*** Dataset excerpts ***
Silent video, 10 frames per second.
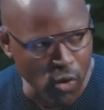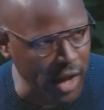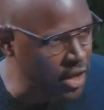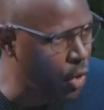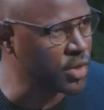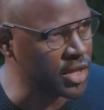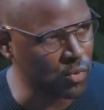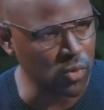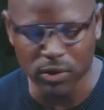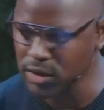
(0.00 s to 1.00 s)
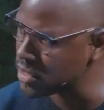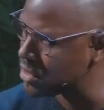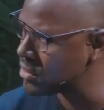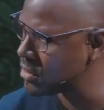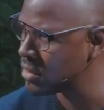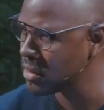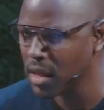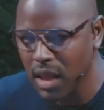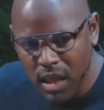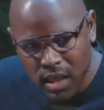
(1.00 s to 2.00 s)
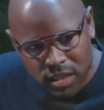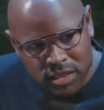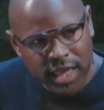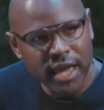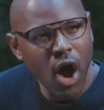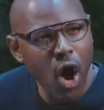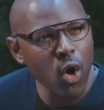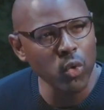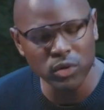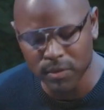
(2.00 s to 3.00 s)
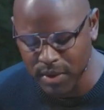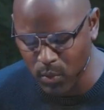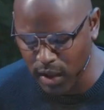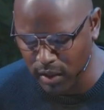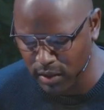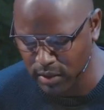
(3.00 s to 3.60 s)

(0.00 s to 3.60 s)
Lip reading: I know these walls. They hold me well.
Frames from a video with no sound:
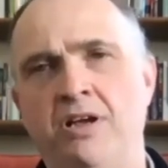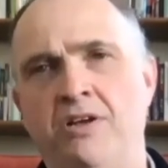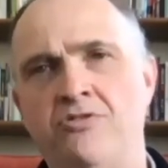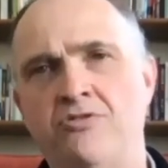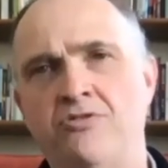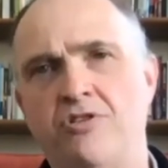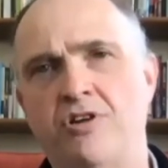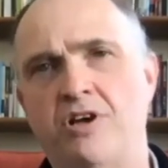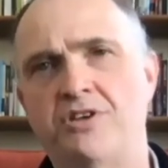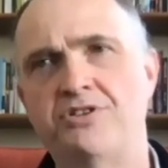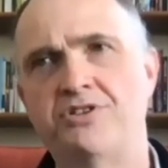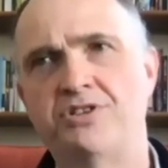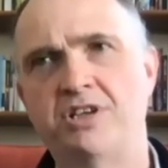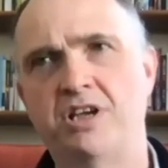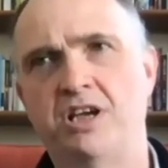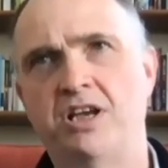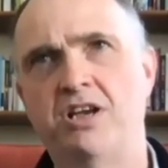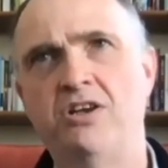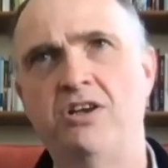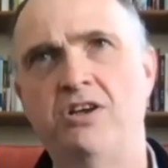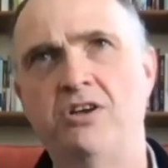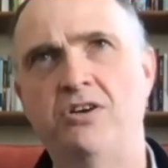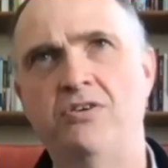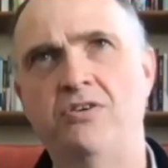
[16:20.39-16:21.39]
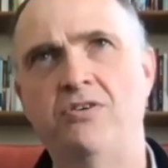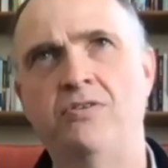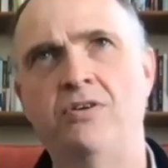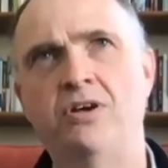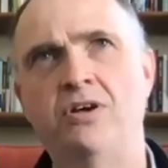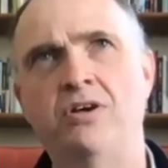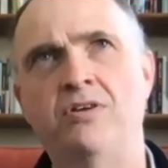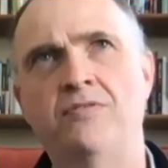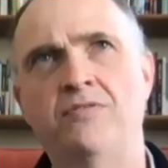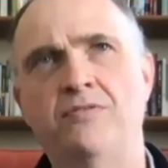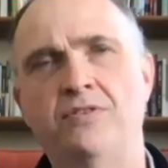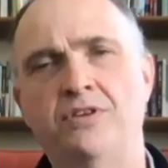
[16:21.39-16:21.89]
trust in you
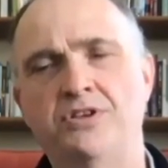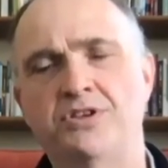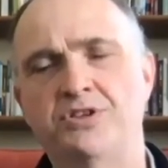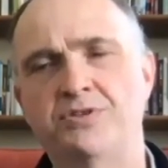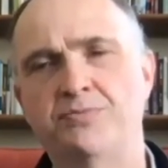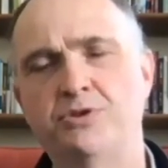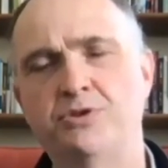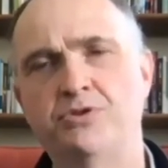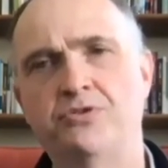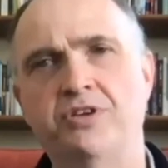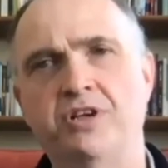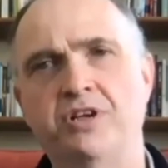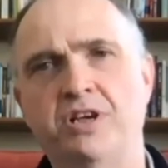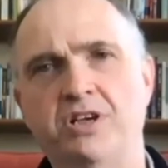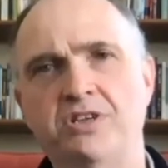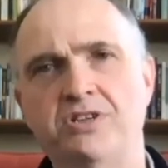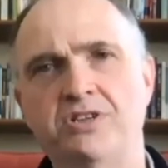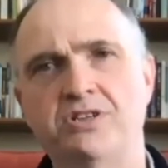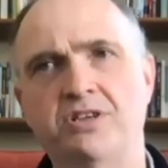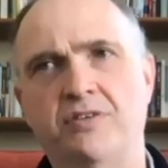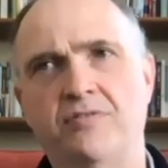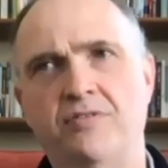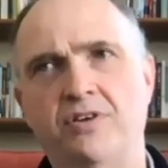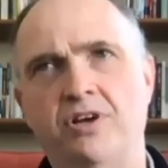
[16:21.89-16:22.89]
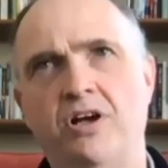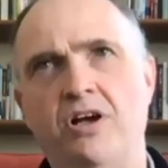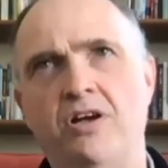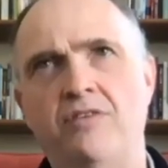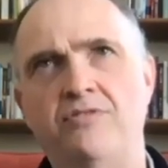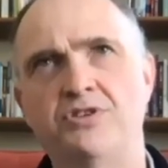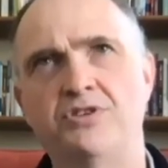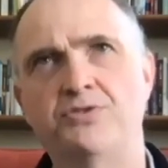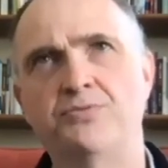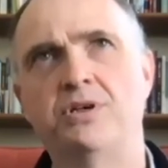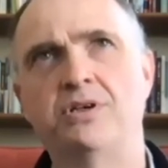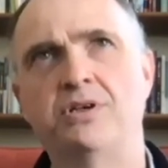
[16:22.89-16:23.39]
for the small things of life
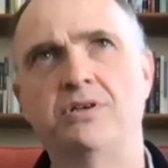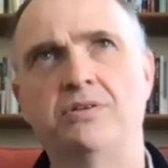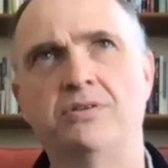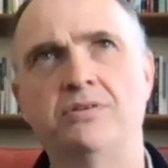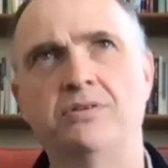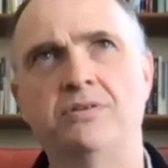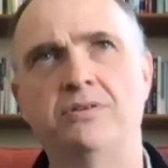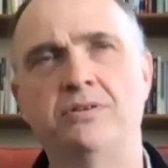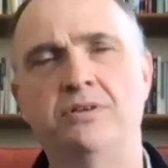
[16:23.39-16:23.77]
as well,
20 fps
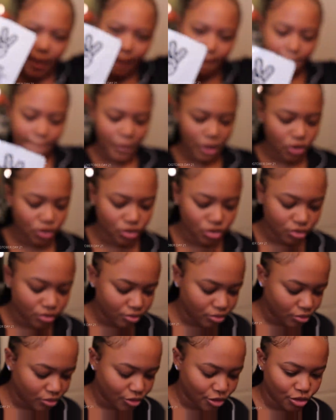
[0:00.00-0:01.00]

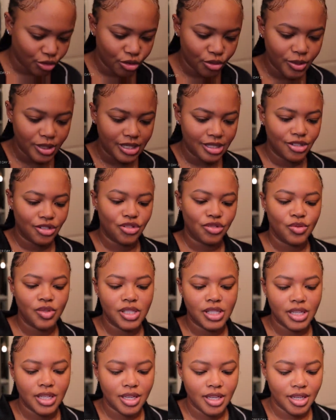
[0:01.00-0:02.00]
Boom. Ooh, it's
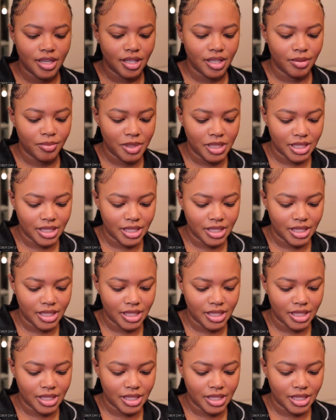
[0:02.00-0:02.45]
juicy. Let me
***
== Work request ==
Copy the lines exactly. Start at the line with "(2.00 s to 3.00 s)", end at the last line above, include both, and omit all pictures.

== Exercise answer ==
(2.00 s to 3.00 s)
(3.00 s to 3.60 s)

(0.00 s to 3.60 s)
Lip reading: I know these walls. They hold me well.
Frames from a video with no sound:
[16:20.39-16:21.39]
[16:21.39-16:21.89]
trust in you
[16:21.89-16:22.89]
[16:22.89-16:23.39]
for the small things of life
[16:23.39-16:23.77]
as well,
20 fps
[0:00.00-0:01.00]

[0:01.00-0:02.00]
Boom. Ooh, it's
[0:02.00-0:02.45]
juicy. Let me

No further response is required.